Stored data:
______

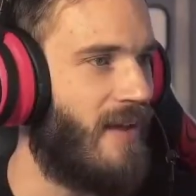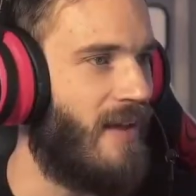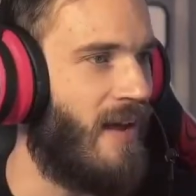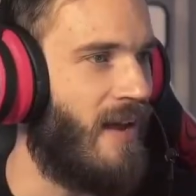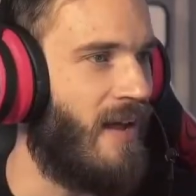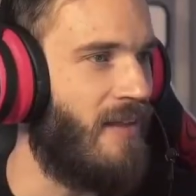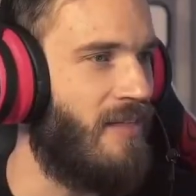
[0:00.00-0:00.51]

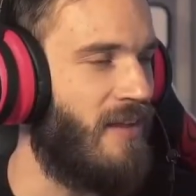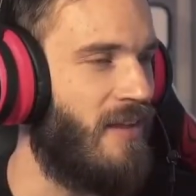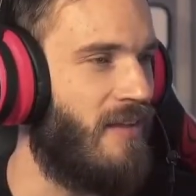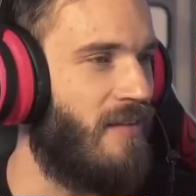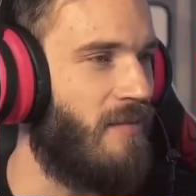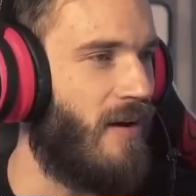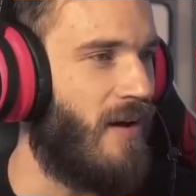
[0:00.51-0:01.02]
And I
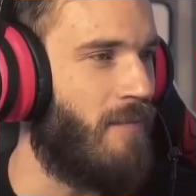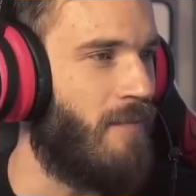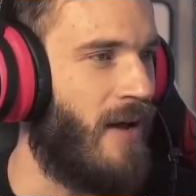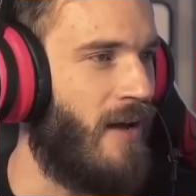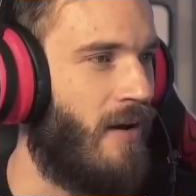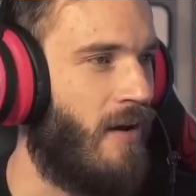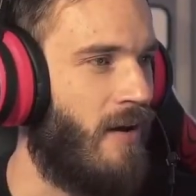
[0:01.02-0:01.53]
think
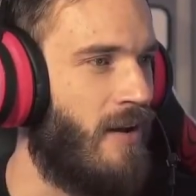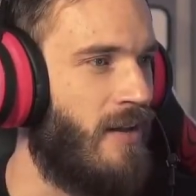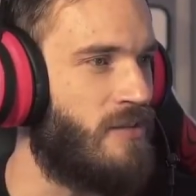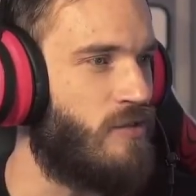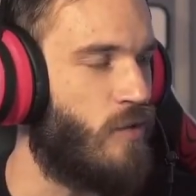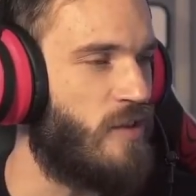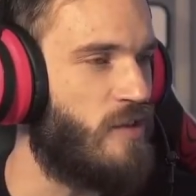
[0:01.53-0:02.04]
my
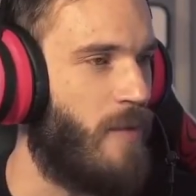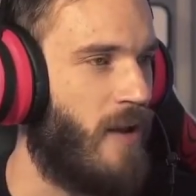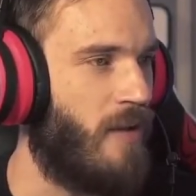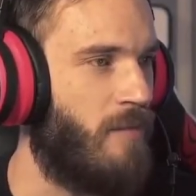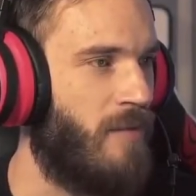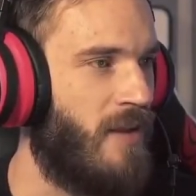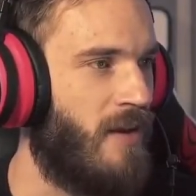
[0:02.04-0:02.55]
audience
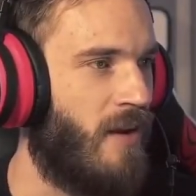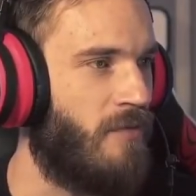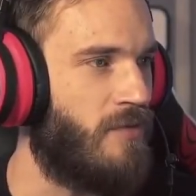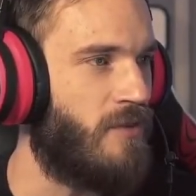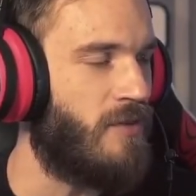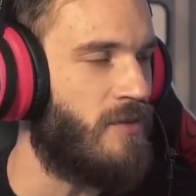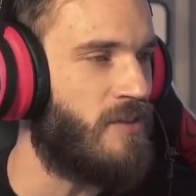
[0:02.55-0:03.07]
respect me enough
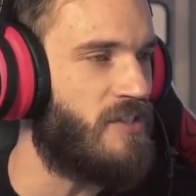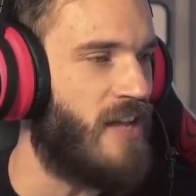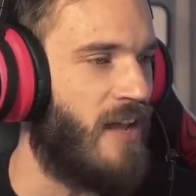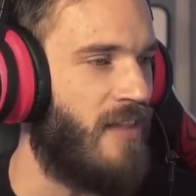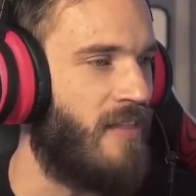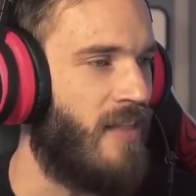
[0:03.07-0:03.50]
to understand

______

Task description:
Keep the pictures out, and write out the rest of the data above word for word.

Exercise response:
[0:00.00-0:00.51]

[0:00.51-0:01.02]
And I
[0:01.02-0:01.53]
think
[0:01.53-0:02.04]
my
[0:02.04-0:02.55]
audience
[0:02.55-0:03.07]
respect me enough
[0:03.07-0:03.50]
to understand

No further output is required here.